What was wrong with this place, with all these people? Why was everything so empty?
Of course, what Merton is going through has nothing to do with his failure as a university student. What he's going through is a kind of spiritual ennui. Since his father's death, he's been adrift in life, not really knowing what or who he is. He's lost his feeling of purpose, and now he casts all of his dissatisfaction on the external things of his life, instead of looking inward.
It's an easy thing to do: blaming other people or places or events for your unhappiness. Addicts do it all the time, casting the source of all their problems on jobs or spouses or children or health or poverty. That's the easy thing to do. My husband doesn't understand me. My job is unfulfilling. My utilities are about to be disconnected.
The problem with this approach is that there is no personal accountability. It lets you off the hook, even allows you to feel a little self-righteous or indignant.
These last seven or so days, I've been dealing with a lot of personal struggles at home, with my son, especially. The start of this pandemic school year has been anything but smooth for the younger of my children. After a six-month Covid-19 vacation, he can't find his motivation and purpose. Along with that is a trauma that occurred a while ago that has had some long-reaching effects.

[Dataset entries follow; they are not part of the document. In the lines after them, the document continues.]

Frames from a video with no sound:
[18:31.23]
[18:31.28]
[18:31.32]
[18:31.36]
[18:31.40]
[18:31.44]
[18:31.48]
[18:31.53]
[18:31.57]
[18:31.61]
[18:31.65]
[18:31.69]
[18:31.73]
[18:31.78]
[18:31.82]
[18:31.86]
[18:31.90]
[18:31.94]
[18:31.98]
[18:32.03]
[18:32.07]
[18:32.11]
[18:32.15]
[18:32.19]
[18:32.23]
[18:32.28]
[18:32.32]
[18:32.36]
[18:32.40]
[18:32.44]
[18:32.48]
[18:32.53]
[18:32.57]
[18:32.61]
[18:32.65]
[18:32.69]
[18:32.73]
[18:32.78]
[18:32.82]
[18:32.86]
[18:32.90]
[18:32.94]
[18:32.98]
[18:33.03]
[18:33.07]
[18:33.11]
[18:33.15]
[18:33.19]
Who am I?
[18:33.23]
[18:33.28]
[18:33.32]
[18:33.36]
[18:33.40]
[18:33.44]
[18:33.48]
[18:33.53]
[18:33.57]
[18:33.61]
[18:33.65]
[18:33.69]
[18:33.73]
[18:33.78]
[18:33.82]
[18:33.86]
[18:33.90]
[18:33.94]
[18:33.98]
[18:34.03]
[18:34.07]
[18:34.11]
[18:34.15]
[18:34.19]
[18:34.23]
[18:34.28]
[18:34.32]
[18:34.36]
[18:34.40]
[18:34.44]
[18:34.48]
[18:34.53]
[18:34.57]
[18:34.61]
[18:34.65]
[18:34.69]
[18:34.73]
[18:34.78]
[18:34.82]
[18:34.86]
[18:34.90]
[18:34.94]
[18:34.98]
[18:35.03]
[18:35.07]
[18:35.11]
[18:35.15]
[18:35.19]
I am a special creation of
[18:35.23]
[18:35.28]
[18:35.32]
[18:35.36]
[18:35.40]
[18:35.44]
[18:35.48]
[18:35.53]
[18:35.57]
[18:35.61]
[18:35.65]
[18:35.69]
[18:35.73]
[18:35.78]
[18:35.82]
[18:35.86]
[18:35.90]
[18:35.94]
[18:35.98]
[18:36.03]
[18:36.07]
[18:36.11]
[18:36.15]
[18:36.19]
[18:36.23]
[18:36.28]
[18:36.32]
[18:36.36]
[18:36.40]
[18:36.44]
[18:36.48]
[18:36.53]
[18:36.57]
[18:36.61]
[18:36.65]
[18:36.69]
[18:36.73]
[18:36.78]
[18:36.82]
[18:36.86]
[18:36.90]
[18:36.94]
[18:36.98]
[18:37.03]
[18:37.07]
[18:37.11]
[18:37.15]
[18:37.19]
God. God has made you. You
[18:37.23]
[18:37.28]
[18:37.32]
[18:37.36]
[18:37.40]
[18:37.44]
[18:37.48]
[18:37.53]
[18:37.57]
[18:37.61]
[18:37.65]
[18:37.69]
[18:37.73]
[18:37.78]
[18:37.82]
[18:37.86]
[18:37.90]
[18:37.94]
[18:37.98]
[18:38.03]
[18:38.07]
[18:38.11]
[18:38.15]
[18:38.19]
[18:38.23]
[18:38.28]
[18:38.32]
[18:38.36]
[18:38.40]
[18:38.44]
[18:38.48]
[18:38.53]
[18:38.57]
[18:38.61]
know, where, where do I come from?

As a parent, I'm trying to be understanding, giving him space. But my son knows what buttons to push to make me go absolutely nuclear. Yesterday morning was Hiroshima. I left home in utter ruin, not quite sure how to continue with my day. Sitting at my kitchen table last night, after a glass of wine, at almost midnight, I regained some equilibrium. Not much, but some.

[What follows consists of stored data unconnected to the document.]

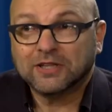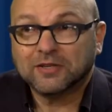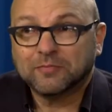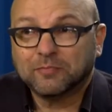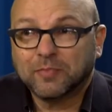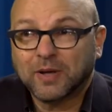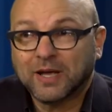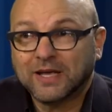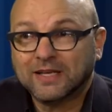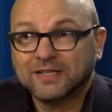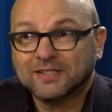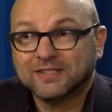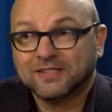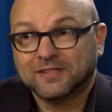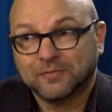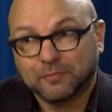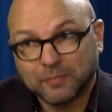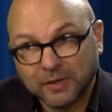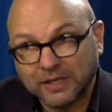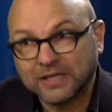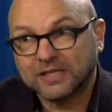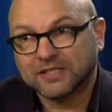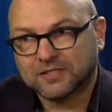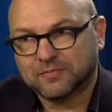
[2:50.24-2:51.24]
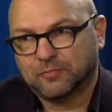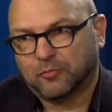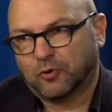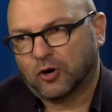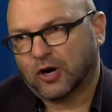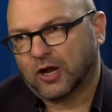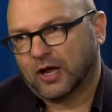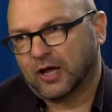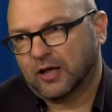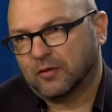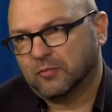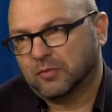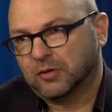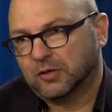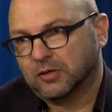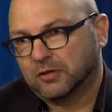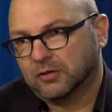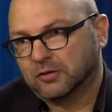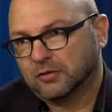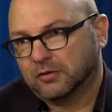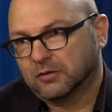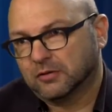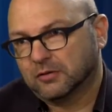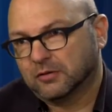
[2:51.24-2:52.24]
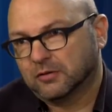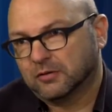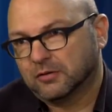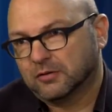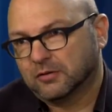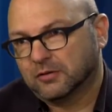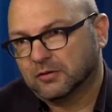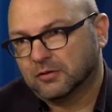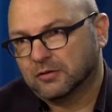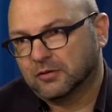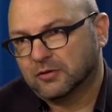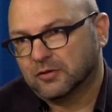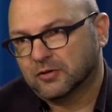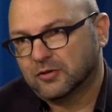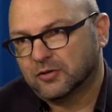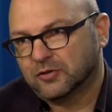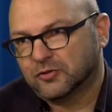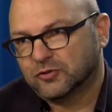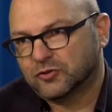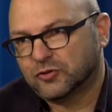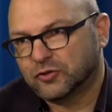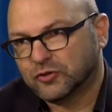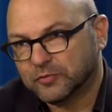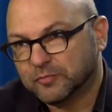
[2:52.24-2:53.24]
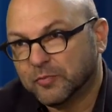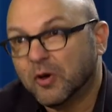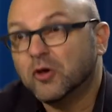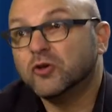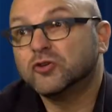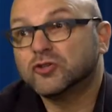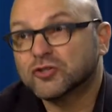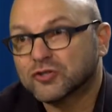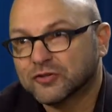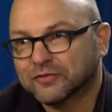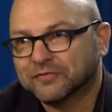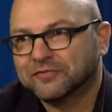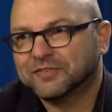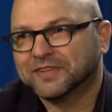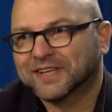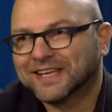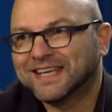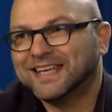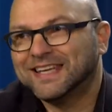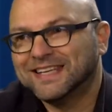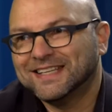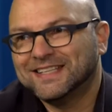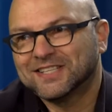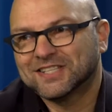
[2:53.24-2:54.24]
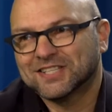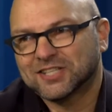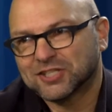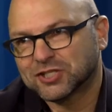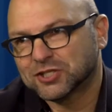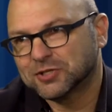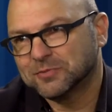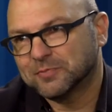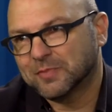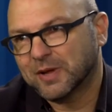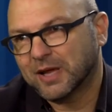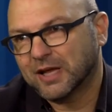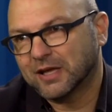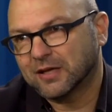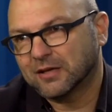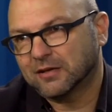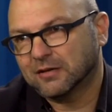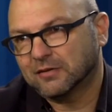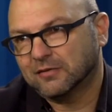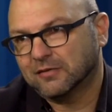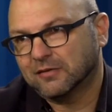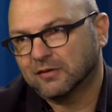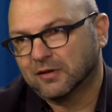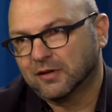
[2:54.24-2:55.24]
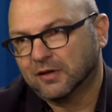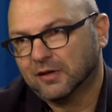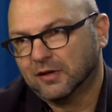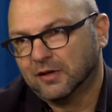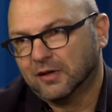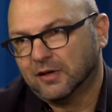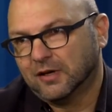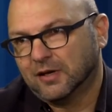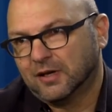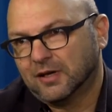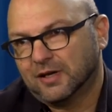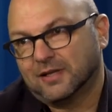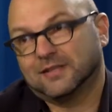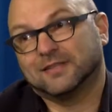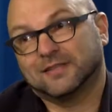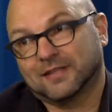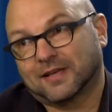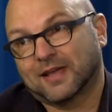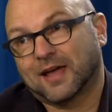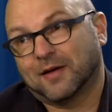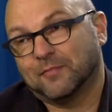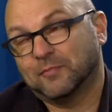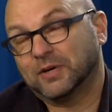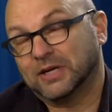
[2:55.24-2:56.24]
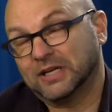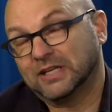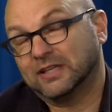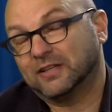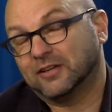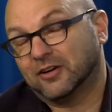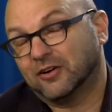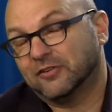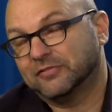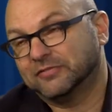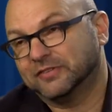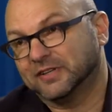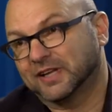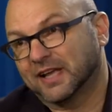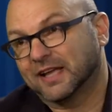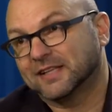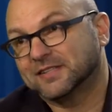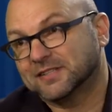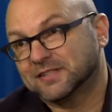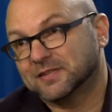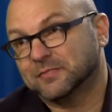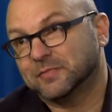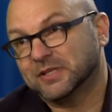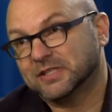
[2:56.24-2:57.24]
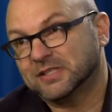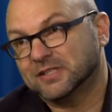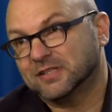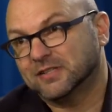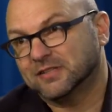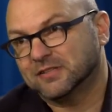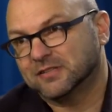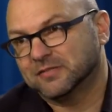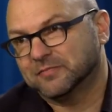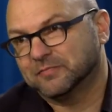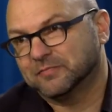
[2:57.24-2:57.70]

that pays the biggest bribe to the most of the key decision makers is the company that often gets the business.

Yesterday morning, I was literally slumped over the stove in my kitchen, praying desperately, needing some kind of divine guidance, 'cuz what I've been doing ain't working obviously. I wanted Moses to write a message on the wall. That didn't happen. The spirit of Joseph Campbell to appear in the bathroom and reveal the hidden mythic meaning of my struggles. That didn't happen, either.
Instead, I bungled through the day as best I could. Did the same thing today, probably making tons of mistakes and miscalculations. Yet, my son made it through the day without harming himself. We had some moments of real happiness together, when all the darkness of the last couple weeks seemed to retreat into the corner. I count that as a victory. Now, he is in bed, hopefully to rise tomorrow morning and go to school.
Me? I'm sitting at the kitchen table--my work space--eating cold popcorn chicken from KFC and drinking apple wine. I know tomorrow morning is going to be a battle with my son. I can't do anything about that right now. I know that I will feel like a failure as a father. I can't do anything about that right now, either.
I have no control over what will happen tomorrow. The only thing I can control is myself and my reactions. I know that I love my son. I can tell him that in the morning. I know that I will do anything for him. I can tell him that, too.
That's a good start.
Saint Marty isn't expecting a miracle tomorrow, but he's not ruling out the possibility, either. Love can move mountains. so it can surely get an 11-year-old boy onto a school bus.